Task objective: Each entry, as given, must be output unchanged.

Stored data entries:
•••
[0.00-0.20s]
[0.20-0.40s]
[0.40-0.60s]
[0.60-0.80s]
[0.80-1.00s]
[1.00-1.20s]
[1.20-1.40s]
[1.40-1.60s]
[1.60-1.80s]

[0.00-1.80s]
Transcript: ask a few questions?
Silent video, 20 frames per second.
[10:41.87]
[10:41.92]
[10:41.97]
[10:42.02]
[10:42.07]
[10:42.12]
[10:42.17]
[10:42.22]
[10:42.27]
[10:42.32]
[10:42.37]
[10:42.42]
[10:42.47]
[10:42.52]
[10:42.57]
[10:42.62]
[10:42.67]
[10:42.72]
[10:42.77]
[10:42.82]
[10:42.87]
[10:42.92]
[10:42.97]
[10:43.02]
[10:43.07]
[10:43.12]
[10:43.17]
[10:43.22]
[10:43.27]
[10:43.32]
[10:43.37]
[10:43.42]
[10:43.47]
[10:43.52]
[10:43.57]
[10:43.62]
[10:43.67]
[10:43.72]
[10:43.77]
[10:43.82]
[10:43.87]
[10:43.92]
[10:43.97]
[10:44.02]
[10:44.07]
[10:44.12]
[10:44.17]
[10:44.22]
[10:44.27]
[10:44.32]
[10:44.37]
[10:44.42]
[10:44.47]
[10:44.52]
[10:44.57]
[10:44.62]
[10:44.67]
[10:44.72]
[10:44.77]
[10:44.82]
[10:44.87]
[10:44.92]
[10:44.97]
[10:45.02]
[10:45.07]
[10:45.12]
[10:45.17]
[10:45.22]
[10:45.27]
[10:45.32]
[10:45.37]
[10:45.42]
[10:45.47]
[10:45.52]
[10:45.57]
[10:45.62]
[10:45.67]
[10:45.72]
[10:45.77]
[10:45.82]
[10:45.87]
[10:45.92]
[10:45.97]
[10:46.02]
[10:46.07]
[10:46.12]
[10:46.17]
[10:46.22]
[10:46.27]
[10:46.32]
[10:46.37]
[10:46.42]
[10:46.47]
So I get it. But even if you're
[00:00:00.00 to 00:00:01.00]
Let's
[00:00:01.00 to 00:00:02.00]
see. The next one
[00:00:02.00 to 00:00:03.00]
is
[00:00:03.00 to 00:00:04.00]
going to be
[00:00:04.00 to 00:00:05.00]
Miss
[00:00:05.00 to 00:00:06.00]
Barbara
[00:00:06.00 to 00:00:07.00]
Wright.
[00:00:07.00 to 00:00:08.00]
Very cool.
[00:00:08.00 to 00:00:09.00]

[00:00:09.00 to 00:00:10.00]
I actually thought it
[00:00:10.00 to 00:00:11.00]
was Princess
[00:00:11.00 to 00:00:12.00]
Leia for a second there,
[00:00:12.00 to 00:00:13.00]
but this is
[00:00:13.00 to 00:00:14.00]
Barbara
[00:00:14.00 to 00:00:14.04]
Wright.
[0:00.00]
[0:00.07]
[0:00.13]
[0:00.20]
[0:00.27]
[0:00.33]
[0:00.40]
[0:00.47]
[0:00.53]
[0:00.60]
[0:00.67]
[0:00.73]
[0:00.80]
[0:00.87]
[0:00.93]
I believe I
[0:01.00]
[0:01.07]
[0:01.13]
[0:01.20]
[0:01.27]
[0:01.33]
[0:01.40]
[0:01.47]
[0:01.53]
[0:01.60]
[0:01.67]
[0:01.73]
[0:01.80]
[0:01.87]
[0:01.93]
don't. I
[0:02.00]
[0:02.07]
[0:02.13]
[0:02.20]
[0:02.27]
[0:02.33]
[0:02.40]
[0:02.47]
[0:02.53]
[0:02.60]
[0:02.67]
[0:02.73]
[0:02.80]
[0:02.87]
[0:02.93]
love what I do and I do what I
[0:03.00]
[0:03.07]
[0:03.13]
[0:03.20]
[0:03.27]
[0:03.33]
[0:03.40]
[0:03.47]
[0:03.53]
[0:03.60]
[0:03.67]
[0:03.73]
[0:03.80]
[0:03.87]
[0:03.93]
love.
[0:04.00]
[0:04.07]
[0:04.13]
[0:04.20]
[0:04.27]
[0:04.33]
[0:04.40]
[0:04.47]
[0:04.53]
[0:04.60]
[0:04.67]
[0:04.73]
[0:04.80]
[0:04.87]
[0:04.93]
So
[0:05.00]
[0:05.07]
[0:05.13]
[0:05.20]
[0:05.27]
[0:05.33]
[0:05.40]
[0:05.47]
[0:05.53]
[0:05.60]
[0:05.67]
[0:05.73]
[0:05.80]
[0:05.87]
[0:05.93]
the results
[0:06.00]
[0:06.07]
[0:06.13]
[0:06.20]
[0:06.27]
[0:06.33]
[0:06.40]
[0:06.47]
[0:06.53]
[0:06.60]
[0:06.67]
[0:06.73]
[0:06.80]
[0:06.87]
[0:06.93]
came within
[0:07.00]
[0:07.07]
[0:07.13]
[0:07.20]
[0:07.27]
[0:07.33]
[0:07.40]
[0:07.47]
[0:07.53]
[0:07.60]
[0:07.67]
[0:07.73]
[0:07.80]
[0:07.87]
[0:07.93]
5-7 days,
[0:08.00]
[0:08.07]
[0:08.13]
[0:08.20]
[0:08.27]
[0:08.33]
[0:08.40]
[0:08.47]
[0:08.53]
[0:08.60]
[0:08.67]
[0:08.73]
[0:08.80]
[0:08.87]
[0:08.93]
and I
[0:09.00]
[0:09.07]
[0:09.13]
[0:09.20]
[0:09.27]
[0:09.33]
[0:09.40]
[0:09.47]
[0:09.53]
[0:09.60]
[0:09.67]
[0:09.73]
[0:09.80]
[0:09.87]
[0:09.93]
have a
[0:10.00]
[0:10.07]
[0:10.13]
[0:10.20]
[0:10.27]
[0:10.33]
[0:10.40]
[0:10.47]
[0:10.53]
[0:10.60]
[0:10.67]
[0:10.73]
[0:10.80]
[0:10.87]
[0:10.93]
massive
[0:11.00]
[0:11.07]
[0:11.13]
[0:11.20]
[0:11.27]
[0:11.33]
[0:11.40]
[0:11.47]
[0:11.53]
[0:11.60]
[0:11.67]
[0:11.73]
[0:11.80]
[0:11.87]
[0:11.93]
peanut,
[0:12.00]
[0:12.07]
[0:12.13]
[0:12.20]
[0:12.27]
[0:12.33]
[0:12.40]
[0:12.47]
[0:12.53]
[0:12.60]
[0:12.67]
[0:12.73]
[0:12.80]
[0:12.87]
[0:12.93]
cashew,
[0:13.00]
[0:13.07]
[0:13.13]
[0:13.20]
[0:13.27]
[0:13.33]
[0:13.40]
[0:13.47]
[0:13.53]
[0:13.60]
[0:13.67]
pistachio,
•••
Solution below:
[0.00-0.20s]
[0.20-0.40s]
[0.40-0.60s]
[0.60-0.80s]
[0.80-1.00s]
[1.00-1.20s]
[1.20-1.40s]
[1.40-1.60s]
[1.60-1.80s]

[0.00-1.80s]
Transcript: ask a few questions?
Silent video, 20 frames per second.
[10:41.87]
[10:41.92]
[10:41.97]
[10:42.02]
[10:42.07]
[10:42.12]
[10:42.17]
[10:42.22]
[10:42.27]
[10:42.32]
[10:42.37]
[10:42.42]
[10:42.47]
[10:42.52]
[10:42.57]
[10:42.62]
[10:42.67]
[10:42.72]
[10:42.77]
[10:42.82]
[10:42.87]
[10:42.92]
[10:42.97]
[10:43.02]
[10:43.07]
[10:43.12]
[10:43.17]
[10:43.22]
[10:43.27]
[10:43.32]
[10:43.37]
[10:43.42]
[10:43.47]
[10:43.52]
[10:43.57]
[10:43.62]
[10:43.67]
[10:43.72]
[10:43.77]
[10:43.82]
[10:43.87]
[10:43.92]
[10:43.97]
[10:44.02]
[10:44.07]
[10:44.12]
[10:44.17]
[10:44.22]
[10:44.27]
[10:44.32]
[10:44.37]
[10:44.42]
[10:44.47]
[10:44.52]
[10:44.57]
[10:44.62]
[10:44.67]
[10:44.72]
[10:44.77]
[10:44.82]
[10:44.87]
[10:44.92]
[10:44.97]
[10:45.02]
[10:45.07]
[10:45.12]
[10:45.17]
[10:45.22]
[10:45.27]
[10:45.32]
[10:45.37]
[10:45.42]
[10:45.47]
[10:45.52]
[10:45.57]
[10:45.62]
[10:45.67]
[10:45.72]
[10:45.77]
[10:45.82]
[10:45.87]
[10:45.92]
[10:45.97]
[10:46.02]
[10:46.07]
[10:46.12]
[10:46.17]
[10:46.22]
[10:46.27]
[10:46.32]
[10:46.37]
[10:46.42]
[10:46.47]
So I get it. But even if you're
[00:00:00.00 to 00:00:01.00]
Let's
[00:00:01.00 to 00:00:02.00]
see. The next one
[00:00:02.00 to 00:00:03.00]
is
[00:00:03.00 to 00:00:04.00]
going to be
[00:00:04.00 to 00:00:05.00]
Miss
[00:00:05.00 to 00:00:06.00]
Barbara
[00:00:06.00 to 00:00:07.00]
Wright.
[00:00:07.00 to 00:00:08.00]
Very cool.
[00:00:08.00 to 00:00:09.00]

[00:00:09.00 to 00:00:10.00]
I actually thought it
[00:00:10.00 to 00:00:11.00]
was Princess
[00:00:11.00 to 00:00:12.00]
Leia for a second there,
[00:00:12.00 to 00:00:13.00]
but this is
[00:00:13.00 to 00:00:14.00]
Barbara
[00:00:14.00 to 00:00:14.04]
Wright.
[0:00.00]
[0:00.07]
[0:00.13]
[0:00.20]
[0:00.27]
[0:00.33]
[0:00.40]
[0:00.47]
[0:00.53]
[0:00.60]
[0:00.67]
[0:00.73]
[0:00.80]
[0:00.87]
[0:00.93]
I believe I
[0:01.00]
[0:01.07]
[0:01.13]
[0:01.20]
[0:01.27]
[0:01.33]
[0:01.40]
[0:01.47]
[0:01.53]
[0:01.60]
[0:01.67]
[0:01.73]
[0:01.80]
[0:01.87]
[0:01.93]
don't. I
[0:02.00]
[0:02.07]
[0:02.13]
[0:02.20]
[0:02.27]
[0:02.33]
[0:02.40]
[0:02.47]
[0:02.53]
[0:02.60]
[0:02.67]
[0:02.73]
[0:02.80]
[0:02.87]
[0:02.93]
love what I do and I do what I
[0:03.00]
[0:03.07]
[0:03.13]
[0:03.20]
[0:03.27]
[0:03.33]
[0:03.40]
[0:03.47]
[0:03.53]
[0:03.60]
[0:03.67]
[0:03.73]
[0:03.80]
[0:03.87]
[0:03.93]
love.
[0:04.00]
[0:04.07]
[0:04.13]
[0:04.20]
[0:04.27]
[0:04.33]
[0:04.40]
[0:04.47]
[0:04.53]
[0:04.60]
[0:04.67]
[0:04.73]
[0:04.80]
[0:04.87]
[0:04.93]
So
[0:05.00]
[0:05.07]
[0:05.13]
[0:05.20]
[0:05.27]
[0:05.33]
[0:05.40]
[0:05.47]
[0:05.53]
[0:05.60]
[0:05.67]
[0:05.73]
[0:05.80]
[0:05.87]
[0:05.93]
the results
[0:06.00]
[0:06.07]
[0:06.13]
[0:06.20]
[0:06.27]
[0:06.33]
[0:06.40]
[0:06.47]
[0:06.53]
[0:06.60]
[0:06.67]
[0:06.73]
[0:06.80]
[0:06.87]
[0:06.93]
came within
[0:07.00]
[0:07.07]
[0:07.13]
[0:07.20]
[0:07.27]
[0:07.33]
[0:07.40]
[0:07.47]
[0:07.53]
[0:07.60]
[0:07.67]
[0:07.73]
[0:07.80]
[0:07.87]
[0:07.93]
5-7 days,
[0:08.00]
[0:08.07]
[0:08.13]
[0:08.20]
[0:08.27]
[0:08.33]
[0:08.40]
[0:08.47]
[0:08.53]
[0:08.60]
[0:08.67]
[0:08.73]
[0:08.80]
[0:08.87]
[0:08.93]
and I
[0:09.00]
[0:09.07]
[0:09.13]
[0:09.20]
[0:09.27]
[0:09.33]
[0:09.40]
[0:09.47]
[0:09.53]
[0:09.60]
[0:09.67]
[0:09.73]
[0:09.80]
[0:09.87]
[0:09.93]
have a
[0:10.00]
[0:10.07]
[0:10.13]
[0:10.20]
[0:10.27]
[0:10.33]
[0:10.40]
[0:10.47]
[0:10.53]
[0:10.60]
[0:10.67]
[0:10.73]
[0:10.80]
[0:10.87]
[0:10.93]
massive
[0:11.00]
[0:11.07]
[0:11.13]
[0:11.20]
[0:11.27]
[0:11.33]
[0:11.40]
[0:11.47]
[0:11.53]
[0:11.60]
[0:11.67]
[0:11.73]
[0:11.80]
[0:11.87]
[0:11.93]
peanut,
[0:12.00]
[0:12.07]
[0:12.13]
[0:12.20]
[0:12.27]
[0:12.33]
[0:12.40]
[0:12.47]
[0:12.53]
[0:12.60]
[0:12.67]
[0:12.73]
[0:12.80]
[0:12.87]
[0:12.93]
cashew,
[0:13.00]
[0:13.07]
[0:13.13]
[0:13.20]
[0:13.27]
[0:13.33]
[0:13.40]
[0:13.47]
[0:13.53]
[0:13.60]
[0:13.67]
pistachio,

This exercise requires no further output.